This Bloomberg article on the Fed’s possible need for a new “exit plan” is eerie; it is the financial analog of reading the NYT calmly discuss the Administration’s “secret kill list” (their headline).
When I read this, I was perplexed: ““They have to find ways of unwinding the balance sheet without dumping all of it in the marketplace,” said Memani… What does that even mean? How do you unwind your holdings of assets without selling them? I thought maybe Memani was just talking about the timing–letting the assets mature over time, rather than selling them upfront. And it does seem like that’s the plan, with a special twist (in fact a reverse twist):
The Fed could ask to swap longer-term Treasury debt for short-term bills and notes, thus reducing the maturity of its portfolio to accelerate the runoff.
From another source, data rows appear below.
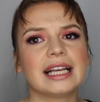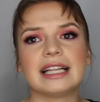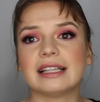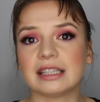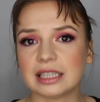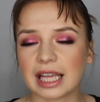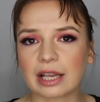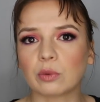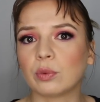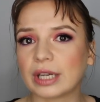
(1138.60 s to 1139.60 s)

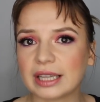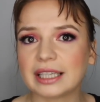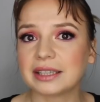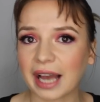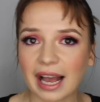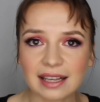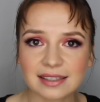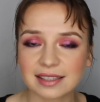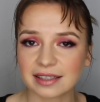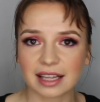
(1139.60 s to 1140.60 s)

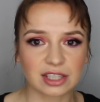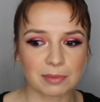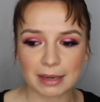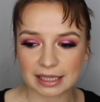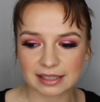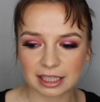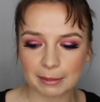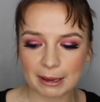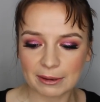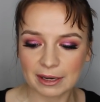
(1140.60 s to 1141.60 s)
lasts, and that's amazing
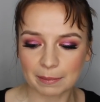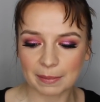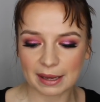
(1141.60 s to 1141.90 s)
about it,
The Fed and Treasury could do this partly in a one-time swap, and partly by allowing the Fed to bid on new issues and pay with its holdings of long-term Treasuries, Crandall said.
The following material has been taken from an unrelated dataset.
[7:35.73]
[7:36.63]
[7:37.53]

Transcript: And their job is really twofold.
Because the Fed would have less debt to sell to return its portfolio to a normal size, it could be “more aggressive in the liquidation” of housing-agency securities, he said, which was a priority for Fed officials when they announced the exit strategy.
I haven’t thought this through too carefully, but the above makes 0% sense to me. It’s similar to the platinum coin magic trick: The only way it “works” is if the Fed/Treasury take other offsetting actions that defeat the original purpose.
Can you guys spell out the logic of this proposal? I realize some of you may not endorse it, but perhaps you at least see the superficial thinking here.